[[ Task data, beginning ]]

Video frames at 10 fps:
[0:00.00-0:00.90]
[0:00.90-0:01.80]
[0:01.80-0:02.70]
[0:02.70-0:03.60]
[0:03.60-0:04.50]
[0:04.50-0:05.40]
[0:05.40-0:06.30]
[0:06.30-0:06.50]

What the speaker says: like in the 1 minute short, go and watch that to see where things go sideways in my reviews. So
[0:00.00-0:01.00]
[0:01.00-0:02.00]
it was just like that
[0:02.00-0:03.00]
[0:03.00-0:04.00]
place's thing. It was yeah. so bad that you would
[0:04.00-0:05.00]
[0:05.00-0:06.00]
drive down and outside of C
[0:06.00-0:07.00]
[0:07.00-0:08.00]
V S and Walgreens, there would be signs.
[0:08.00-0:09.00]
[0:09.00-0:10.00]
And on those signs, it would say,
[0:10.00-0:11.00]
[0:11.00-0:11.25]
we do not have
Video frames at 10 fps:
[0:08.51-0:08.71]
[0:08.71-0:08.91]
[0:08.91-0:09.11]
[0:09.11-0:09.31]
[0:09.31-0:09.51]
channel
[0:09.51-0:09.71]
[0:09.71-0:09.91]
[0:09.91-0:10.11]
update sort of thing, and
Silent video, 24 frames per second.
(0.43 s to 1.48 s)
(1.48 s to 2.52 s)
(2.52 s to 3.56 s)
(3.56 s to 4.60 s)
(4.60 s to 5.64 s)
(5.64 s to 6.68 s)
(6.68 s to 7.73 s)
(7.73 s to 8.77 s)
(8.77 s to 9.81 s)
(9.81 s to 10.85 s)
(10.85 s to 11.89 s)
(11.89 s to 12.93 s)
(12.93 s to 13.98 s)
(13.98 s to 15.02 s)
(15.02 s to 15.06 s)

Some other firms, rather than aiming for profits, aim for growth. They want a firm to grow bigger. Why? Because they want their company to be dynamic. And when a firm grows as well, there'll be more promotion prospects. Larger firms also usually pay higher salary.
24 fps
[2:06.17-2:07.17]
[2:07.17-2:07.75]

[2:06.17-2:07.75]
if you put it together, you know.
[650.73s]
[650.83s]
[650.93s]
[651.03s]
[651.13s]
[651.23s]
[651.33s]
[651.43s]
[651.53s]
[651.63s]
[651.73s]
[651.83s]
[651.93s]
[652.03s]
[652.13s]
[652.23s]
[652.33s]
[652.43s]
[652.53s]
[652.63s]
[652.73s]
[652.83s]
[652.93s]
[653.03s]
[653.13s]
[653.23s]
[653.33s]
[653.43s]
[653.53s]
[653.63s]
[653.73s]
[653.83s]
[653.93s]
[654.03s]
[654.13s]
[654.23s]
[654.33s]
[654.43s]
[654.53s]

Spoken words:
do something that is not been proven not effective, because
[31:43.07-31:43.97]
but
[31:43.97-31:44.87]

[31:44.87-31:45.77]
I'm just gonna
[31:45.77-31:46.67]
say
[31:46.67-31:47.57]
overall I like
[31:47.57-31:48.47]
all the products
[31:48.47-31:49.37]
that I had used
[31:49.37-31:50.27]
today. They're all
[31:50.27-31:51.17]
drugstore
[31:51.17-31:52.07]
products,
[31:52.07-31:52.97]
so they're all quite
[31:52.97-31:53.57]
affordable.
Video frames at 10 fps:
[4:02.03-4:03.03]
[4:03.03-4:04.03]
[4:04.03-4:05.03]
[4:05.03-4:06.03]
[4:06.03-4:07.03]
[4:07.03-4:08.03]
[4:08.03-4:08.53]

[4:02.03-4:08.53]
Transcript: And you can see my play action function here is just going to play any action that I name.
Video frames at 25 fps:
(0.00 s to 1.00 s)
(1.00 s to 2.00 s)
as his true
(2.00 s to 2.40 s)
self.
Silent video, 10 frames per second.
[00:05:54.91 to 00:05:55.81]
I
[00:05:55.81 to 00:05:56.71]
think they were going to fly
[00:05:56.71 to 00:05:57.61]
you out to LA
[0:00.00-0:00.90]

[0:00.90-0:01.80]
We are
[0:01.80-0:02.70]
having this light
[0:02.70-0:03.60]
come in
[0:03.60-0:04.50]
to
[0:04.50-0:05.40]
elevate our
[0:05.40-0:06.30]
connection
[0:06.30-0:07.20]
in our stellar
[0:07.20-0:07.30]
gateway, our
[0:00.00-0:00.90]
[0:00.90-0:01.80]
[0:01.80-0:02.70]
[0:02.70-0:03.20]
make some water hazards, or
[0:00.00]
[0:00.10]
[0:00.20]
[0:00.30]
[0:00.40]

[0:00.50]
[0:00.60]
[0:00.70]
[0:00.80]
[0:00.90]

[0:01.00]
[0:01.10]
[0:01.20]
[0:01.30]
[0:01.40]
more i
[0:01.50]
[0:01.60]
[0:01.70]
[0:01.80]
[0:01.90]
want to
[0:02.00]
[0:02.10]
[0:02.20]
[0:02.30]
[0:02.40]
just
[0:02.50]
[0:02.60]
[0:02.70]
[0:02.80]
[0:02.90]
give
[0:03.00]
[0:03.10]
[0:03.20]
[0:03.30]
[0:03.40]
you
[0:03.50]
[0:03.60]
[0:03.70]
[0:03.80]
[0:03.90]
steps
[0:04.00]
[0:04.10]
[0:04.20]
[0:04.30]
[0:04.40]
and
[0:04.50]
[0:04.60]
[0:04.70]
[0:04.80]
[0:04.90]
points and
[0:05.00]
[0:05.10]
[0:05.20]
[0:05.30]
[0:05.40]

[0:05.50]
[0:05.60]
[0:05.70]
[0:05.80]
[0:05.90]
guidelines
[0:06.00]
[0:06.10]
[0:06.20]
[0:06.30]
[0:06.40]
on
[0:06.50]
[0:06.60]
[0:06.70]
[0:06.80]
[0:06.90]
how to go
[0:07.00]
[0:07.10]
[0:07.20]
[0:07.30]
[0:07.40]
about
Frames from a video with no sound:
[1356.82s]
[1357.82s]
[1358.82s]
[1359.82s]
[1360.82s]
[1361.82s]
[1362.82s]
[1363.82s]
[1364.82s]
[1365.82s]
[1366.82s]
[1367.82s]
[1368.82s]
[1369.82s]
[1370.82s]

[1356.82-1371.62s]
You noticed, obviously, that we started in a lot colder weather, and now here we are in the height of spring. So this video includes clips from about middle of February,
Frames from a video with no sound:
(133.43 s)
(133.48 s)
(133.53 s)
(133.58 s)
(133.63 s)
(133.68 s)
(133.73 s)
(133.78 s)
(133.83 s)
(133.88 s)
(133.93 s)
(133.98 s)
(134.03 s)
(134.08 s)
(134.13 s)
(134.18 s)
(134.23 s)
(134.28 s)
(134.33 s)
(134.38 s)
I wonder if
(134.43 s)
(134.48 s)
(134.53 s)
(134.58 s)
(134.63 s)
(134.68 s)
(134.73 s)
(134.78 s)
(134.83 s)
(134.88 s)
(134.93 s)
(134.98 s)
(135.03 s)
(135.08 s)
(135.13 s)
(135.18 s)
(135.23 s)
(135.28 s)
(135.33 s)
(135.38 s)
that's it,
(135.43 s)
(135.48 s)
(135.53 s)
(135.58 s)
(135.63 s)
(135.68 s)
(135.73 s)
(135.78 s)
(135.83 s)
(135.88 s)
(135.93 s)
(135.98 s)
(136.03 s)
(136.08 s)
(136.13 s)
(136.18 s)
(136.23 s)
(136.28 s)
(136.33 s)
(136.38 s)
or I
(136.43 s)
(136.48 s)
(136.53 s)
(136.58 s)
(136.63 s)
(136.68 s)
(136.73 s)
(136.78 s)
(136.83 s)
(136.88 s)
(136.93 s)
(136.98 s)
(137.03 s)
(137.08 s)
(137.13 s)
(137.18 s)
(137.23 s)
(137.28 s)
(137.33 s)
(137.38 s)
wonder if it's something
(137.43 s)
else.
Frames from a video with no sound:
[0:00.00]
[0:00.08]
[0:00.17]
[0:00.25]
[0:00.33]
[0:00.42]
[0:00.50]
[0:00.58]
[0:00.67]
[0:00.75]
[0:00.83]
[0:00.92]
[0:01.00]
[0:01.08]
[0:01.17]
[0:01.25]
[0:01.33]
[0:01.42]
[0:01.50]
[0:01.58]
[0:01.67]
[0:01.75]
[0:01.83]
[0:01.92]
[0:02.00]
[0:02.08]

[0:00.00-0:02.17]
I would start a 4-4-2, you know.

[[ Task data, end ]]

Work task ->
Give back, verbatim, the lines from the top of the entries above through the line containing "Silent video, 24 frames per second.".

Your solution ->
Video frames at 10 fps:
[0:00.00-0:00.90]
[0:00.90-0:01.80]
[0:01.80-0:02.70]
[0:02.70-0:03.60]
[0:03.60-0:04.50]
[0:04.50-0:05.40]
[0:05.40-0:06.30]
[0:06.30-0:06.50]

What the speaker says: like in the 1 minute short, go and watch that to see where things go sideways in my reviews. So
[0:00.00-0:01.00]
[0:01.00-0:02.00]
it was just like that
[0:02.00-0:03.00]
[0:03.00-0:04.00]
place's thing. It was yeah. so bad that you would
[0:04.00-0:05.00]
[0:05.00-0:06.00]
drive down and outside of C
[0:06.00-0:07.00]
[0:07.00-0:08.00]
V S and Walgreens, there would be signs.
[0:08.00-0:09.00]
[0:09.00-0:10.00]
And on those signs, it would say,
[0:10.00-0:11.00]
[0:11.00-0:11.25]
we do not have
Video frames at 10 fps:
[0:08.51-0:08.71]
[0:08.71-0:08.91]
[0:08.91-0:09.11]
[0:09.11-0:09.31]
[0:09.31-0:09.51]
channel
[0:09.51-0:09.71]
[0:09.71-0:09.91]
[0:09.91-0:10.11]
update sort of thing, and
Silent video, 24 frames per second.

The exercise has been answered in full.